Once upon a time, every military spouse was new. We’ve heard all the love stories, horror stories, and everything in between. For me, starting this life many moons ago, social media wasn’t really a part of our everyday life. If I wanted to know anything about military life, I had to get out of my home and interact with other people. Today, life is different. Many military spouses turn to digital, mainly Facebook, for answers on navigating this crazy, unpredictable way of life. I am here to tell you, sometimes, disconnecting from virtual reality and plugging into some real-life experience, will make you more knowledgeable and resilient as military spouse.
Get some training
When military members in-process into the service, there is training they must undergo prior to entering their new unit. You should do the same! In the Army, there is an Army Family Team Building course, free and open to all military members and spouses. These classes teach you all about Army life, from military acronyms to proper military etiquette. While these things can be learned online, getting up-to-date, relevant-to-your-post-information is more effective live and in person.
Meet other military spouses
Get out of the house, get some fresh air, and meet new people. We unintentionally get grouped socially by rank, unit, or age. Do something different, go to a new group, join a new club, or workout at a different gym. If you are on a military post, there is an immense amount of leisure activities at your disposal. Find something to get involved in. Maybe a sewing class, couponing, or even yoga. The options are plentiful.
Everything may not be your thing, but it could be! Step outside of your comfort zone and talk to someone you’ve never met. Once, during pre-deployment counseling, I was given homework. My counselor said to go to our unit’s FRG meeting, talk to someone new, and exchange phone numbers. Would you believe, I still talk to that random person 10 years later? She became my best friend, and no matter where in the world we’ve been, we haven’t gone longer than a week without speaking to each other.
Get everyone together
Food brings people together. Have a small get-together at your home, a local park, or a community center. If you live on post, your community center may be available at a very minimal cost or even free (if no damage occurs). Next, create a Facebook invite for people who live in your neighborhood, parents of children who attend school with your child, or spouses from your service member’s unit. It doesn’t have to be a full-on banquet, rather just a few appetizers and drinks.
Tip: Make some ice breaker games to get everyone talking. Try using index cards and be ready to mingle! Pinterest is a great place for inspiration.
There is a great need for helping hands within the military community. Volunteers contribute millions of hours every year. Plus, they are needed at almost every level of a military post and within nonprofit organizations, on and off post. Some examples include the veterinarian clinic, the USO, or within your unit’s FRG.
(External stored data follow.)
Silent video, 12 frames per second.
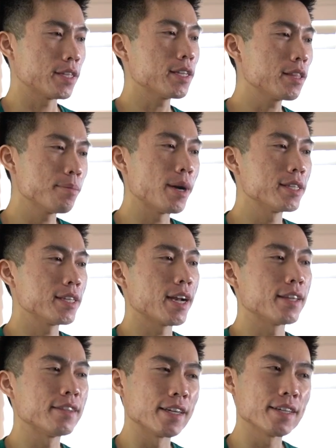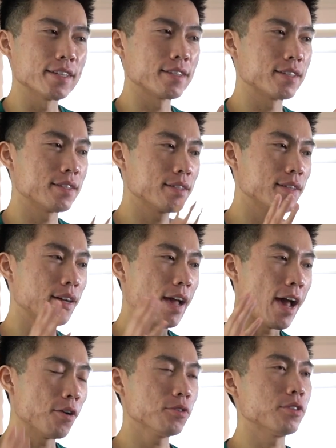that's not the mindset I think is
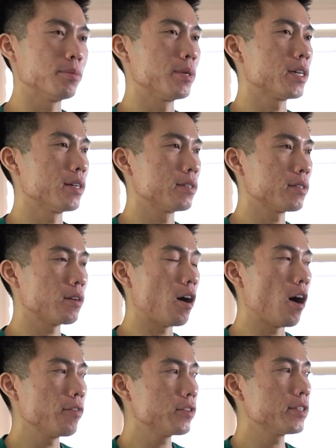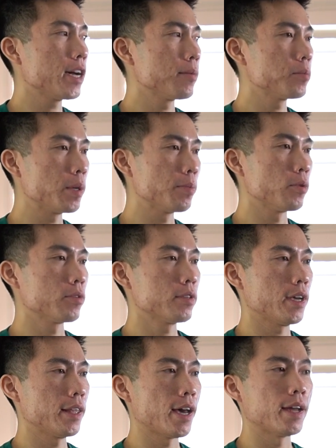healthy because oftentimes people
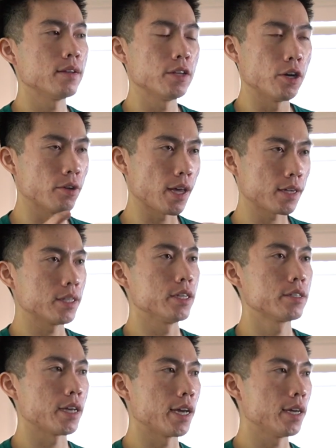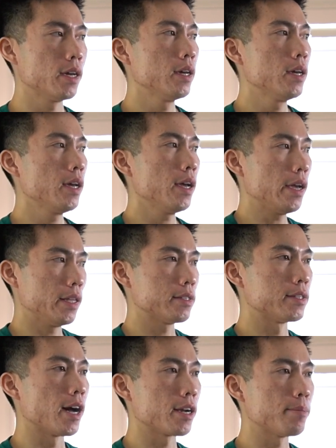say that, you know, that cliche, it's
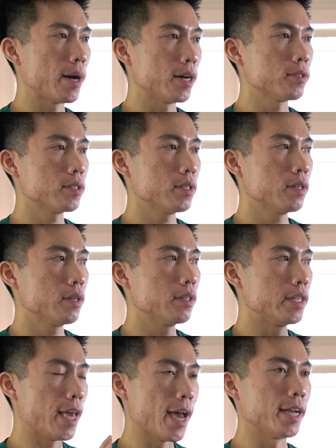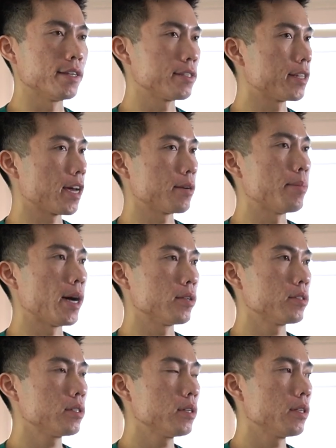not about the end. It's not about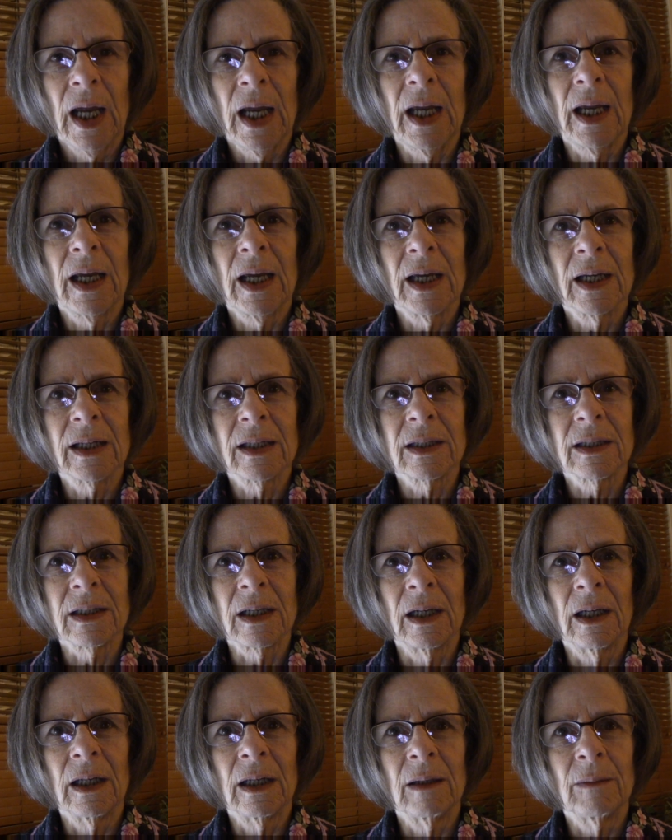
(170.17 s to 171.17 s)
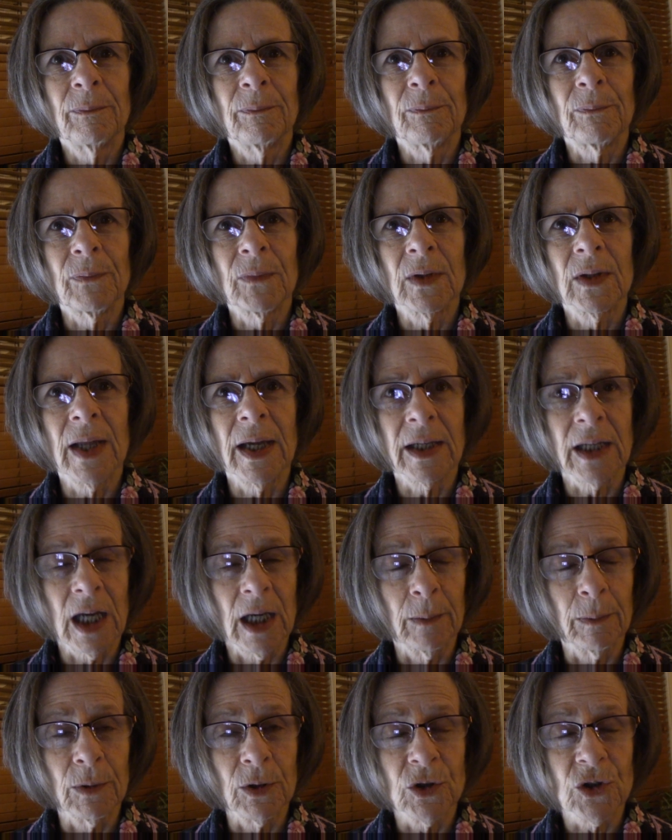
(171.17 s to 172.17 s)
And like
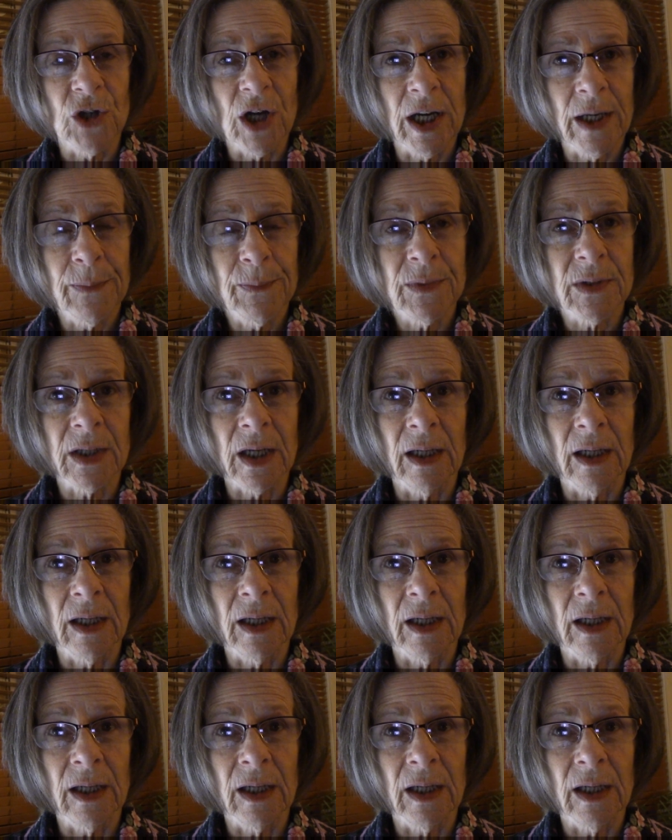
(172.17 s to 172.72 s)
Abel James,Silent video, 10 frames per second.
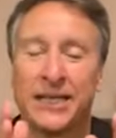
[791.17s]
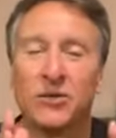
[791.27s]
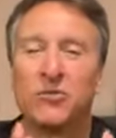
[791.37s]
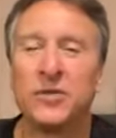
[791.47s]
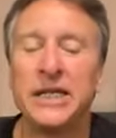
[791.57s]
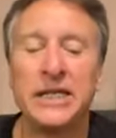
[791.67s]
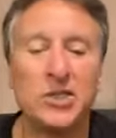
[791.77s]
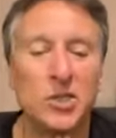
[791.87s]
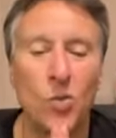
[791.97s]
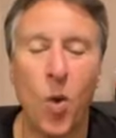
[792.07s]
the
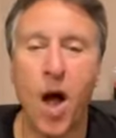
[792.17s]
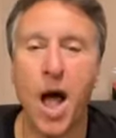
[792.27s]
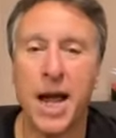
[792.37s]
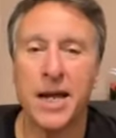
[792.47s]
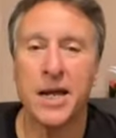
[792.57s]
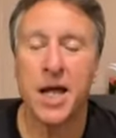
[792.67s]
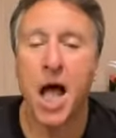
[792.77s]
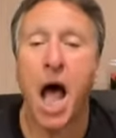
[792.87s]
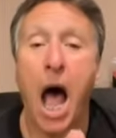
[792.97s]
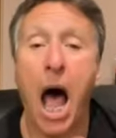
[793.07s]
reason why
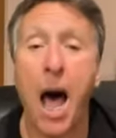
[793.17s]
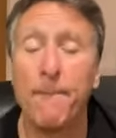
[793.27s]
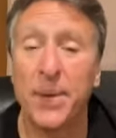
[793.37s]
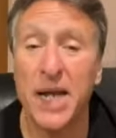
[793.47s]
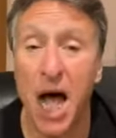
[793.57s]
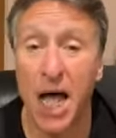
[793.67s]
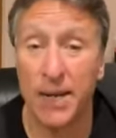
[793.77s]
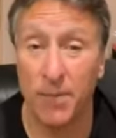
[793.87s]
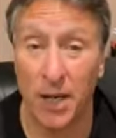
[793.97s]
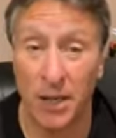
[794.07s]

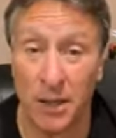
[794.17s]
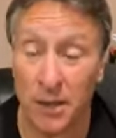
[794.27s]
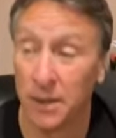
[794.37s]
Oppenheimer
There are so many opportunities to give back, and prospects to gain experience in a field that may professionally interest you. Check out the volunteer office on your installation and find out how you can get involved. I’ve personally served in many volunteer positions, and my favorite was as an Administrative Assistant for Army Community Service on Fort Carson. That was the closest I came to being gainfully employed since becoming a military spouse.
Start a special interest group online
Don’t want to get out and physically interact with others? Start an online group for people who share your interests. Whether it’s swapping recipes with other military spouses at your post, a Pokémon group for military kids, or a book club. No matter your interests, there is likely at least one other person near your military post who can relate. Over time, your group will gain members and you can eventually make further connections through some sort of physical get together, maybe a Starbucks meet up.
Adapting to the military lifestyle can be hard. As a spouse, you will find yourself in this situation over and over—including but not limited to: when you’re a newlywed, after a PCS, starting a new job, and introducing your kids to a new school, will all offer the opportunity to recreate and reinvent yourself. How proactive you are in that mission completely falls on you, and luckily there are plenty of ways to get acquainted with this way of life, on and offline. Take a shot at creating your own experiences.